High court stays out of scuffle over Montana abortion consent law
Kelsey Reichmann
WASHINGTON (CN) — Montana came up short at the U.S. Supreme Court on Thursday in its bid to revive a parental consent law for abortion access, but some conservative justices suggested taking up the issue in a different case.
The Montana Supreme Court ruled the Parental Consent for Abortion Act violated the rights to privacy and equal protection under the Montana Constitution. The justices refused to decide if the law passes muster under the federal Constitution, but Justice Samuel Alito — who wrote the majority opinion striking down the federal right to abortion — suggested that he would review whether parents had a right to participate in abortion decisions in another case.
“Because of the way this case was litigated below, it provides a poor vehicle for deciding that question,” Alito wrote in a statement joined by Justice Clarence Thomas. “It is therefore especially important that the denial of review is not read by interested parties or other courts as a rejection of the argument that the petition asks us to decide.”

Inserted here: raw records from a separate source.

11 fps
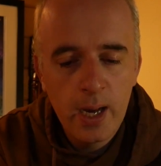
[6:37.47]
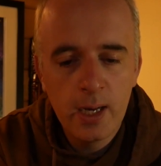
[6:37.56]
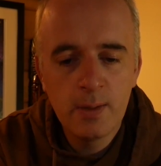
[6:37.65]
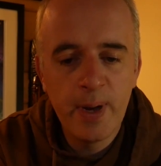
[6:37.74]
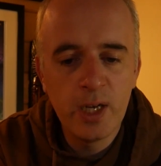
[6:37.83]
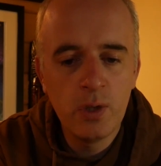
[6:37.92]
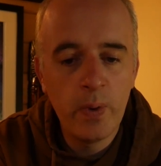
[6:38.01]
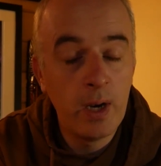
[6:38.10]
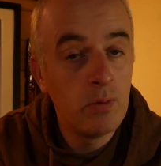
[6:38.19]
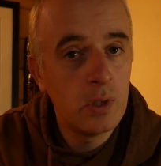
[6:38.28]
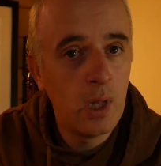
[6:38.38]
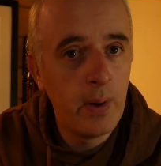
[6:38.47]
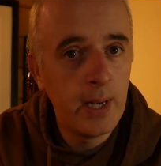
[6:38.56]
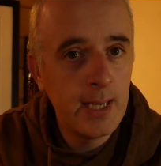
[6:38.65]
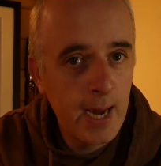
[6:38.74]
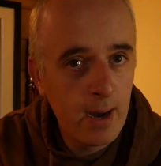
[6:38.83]
especially when you slow
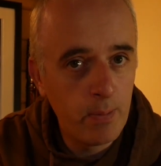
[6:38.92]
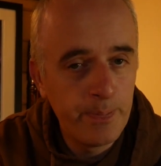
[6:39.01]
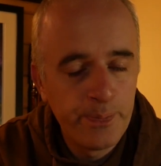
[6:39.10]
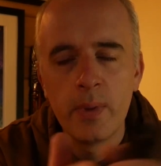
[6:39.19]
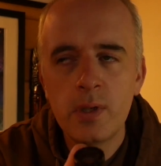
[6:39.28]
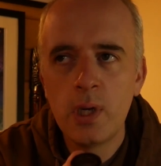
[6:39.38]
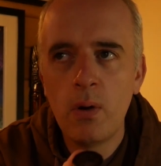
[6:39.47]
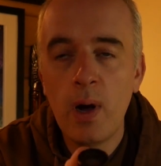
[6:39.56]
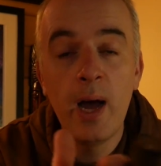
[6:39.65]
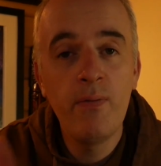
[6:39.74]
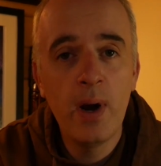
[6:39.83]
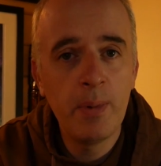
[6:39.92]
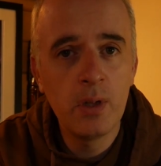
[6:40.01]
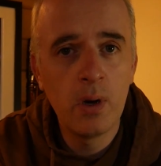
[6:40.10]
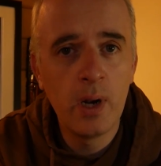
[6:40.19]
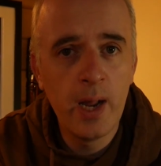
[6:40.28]
it down. So I've
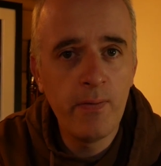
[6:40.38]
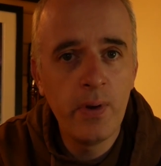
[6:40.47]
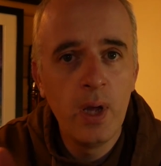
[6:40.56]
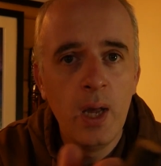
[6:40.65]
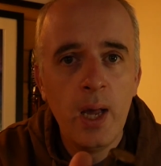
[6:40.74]
rabbled on enough.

The Parental Consent for Abortion Act has been enjoined for over a decade as litigation between Planned Parenthood and Montana dragged on. In the lower courts, Montana defended the law under the state Constitution, presenting federal constitutional questions only when the case reached the Supreme Court.
“The state cited a decision of this court on the rights of parents as support for its argument based on state law, but it did not expressly argue that a holding against it on the state constitutional question would infringe the federal constitutional rights of parents,” Alito, a George W. Bush appointee, wrote. “Similarly, the Supreme Court of Montana, while citing our decision in Troxel v. Granville, did not expressly hold that the rights of minors under Montana law took precedence over the federal constitutional rights of parents.”

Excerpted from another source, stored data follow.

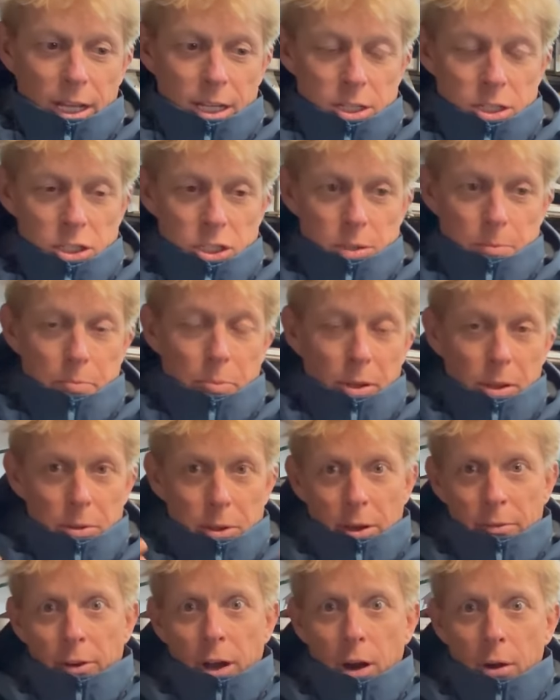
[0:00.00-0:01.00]
Because
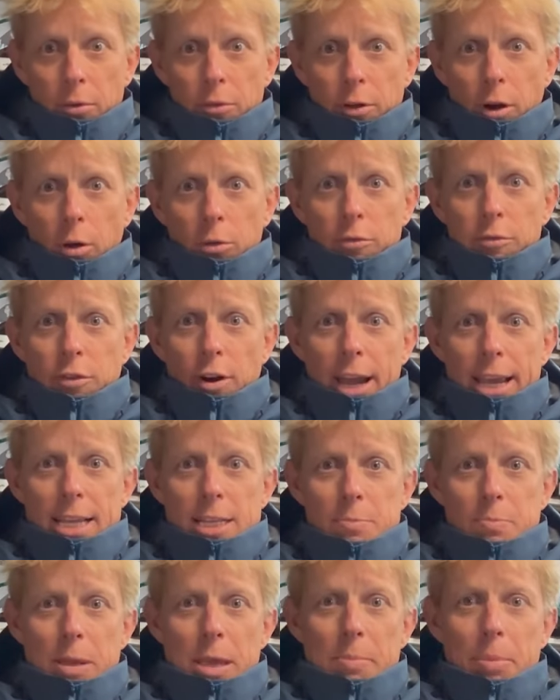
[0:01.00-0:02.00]
the old
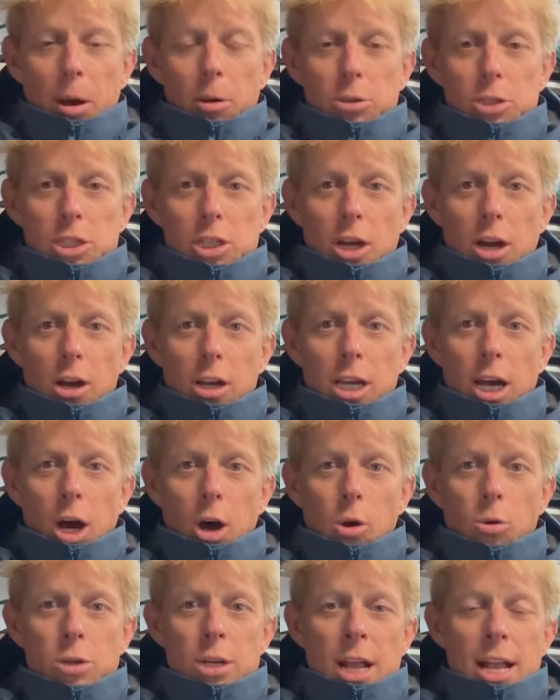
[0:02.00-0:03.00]
phrase, be bold, start
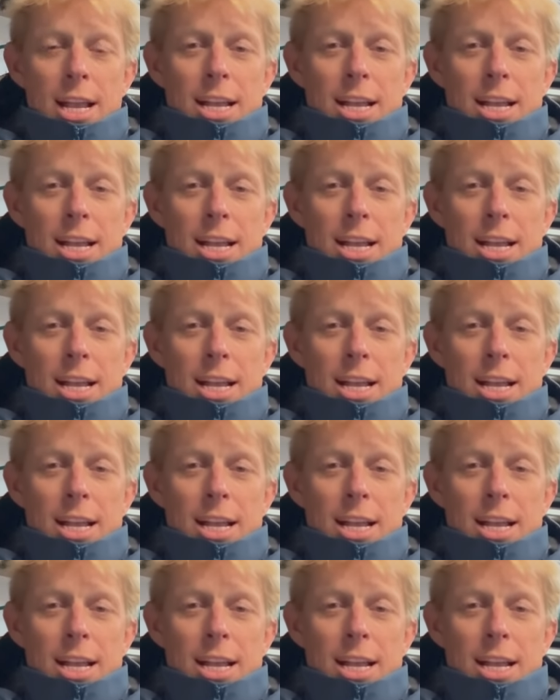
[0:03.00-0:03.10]
cold,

Troxel held that the 14th Amendment protects a parent’s right to oversee the care, custody and control of a child.
In Dobbs v. Jackson Women’s Health Organization, Alito said the federal Constitution was silent on the issue of abortion, handing the governance of the procedure back to the states. Leah Litman, a law professor at the University of Michigan, found it ironic that Alito and Thomas are now suggesting that the Constitution might override a state’s decision to allow abortion in certain circumstances.
“It was apparent in Dobbs and before Dobbs that the movement to overrule Roe was not going to stop at merely ‘letting the people decide’ whether to allow or prohibit abortion access,” Litman wrote in a Substack post.
Instead, Litman said the movement to end Roe was one step in a longer journey to restore gender hierarchy.
“The movement associated with the rise of originalism was not just about letting government decide whether abortion should be legal,” Litman wrote. “It was, in William Rehnquist’s words, about ‘overtones of dislike and distaste for the traditional difference between men and women in the family unit.’”
While Montana struck out on parental consent, an abortion protester fared better.
Gabriel Olivier, an evangelical Christian, wants to challenge an ordinance in Brandon, Mississippi, that restricts protests to certain areas around a concert venue for safety. He was arrested and convicted of violating the ordinance during a 2021 country music concert.
Despite pleading no contest to the charges, Olivier claims the ordinance is unconstitutional and filed a lawsuit seeking injunctive and monetary relief. Olivier says he wanted to share the gospel of Jesus Christ with others and was silenced by the city’s ordinance.
The city says Olivier’s evangelism included calling individuals “whores,” “Jezebels,” “grody,” “nasty,” “sissies,” and other derogatory names over a loudspeaker while holding large signs with pictures of blood-covered fetuses.
A court dismissed Olivier’s case under Heck v. Humphrey, a 1994 ruling that held a defendant cannot claim damages for a supposedly unconstitutional conviction or imprisonment without showing that the conviction or sentence has been overturned in some way.
The justices agreed to review the dismissal of Olivier's lawsuit but would have to overturn three decades of precedent for him to prevail given his conviction under the ordinance.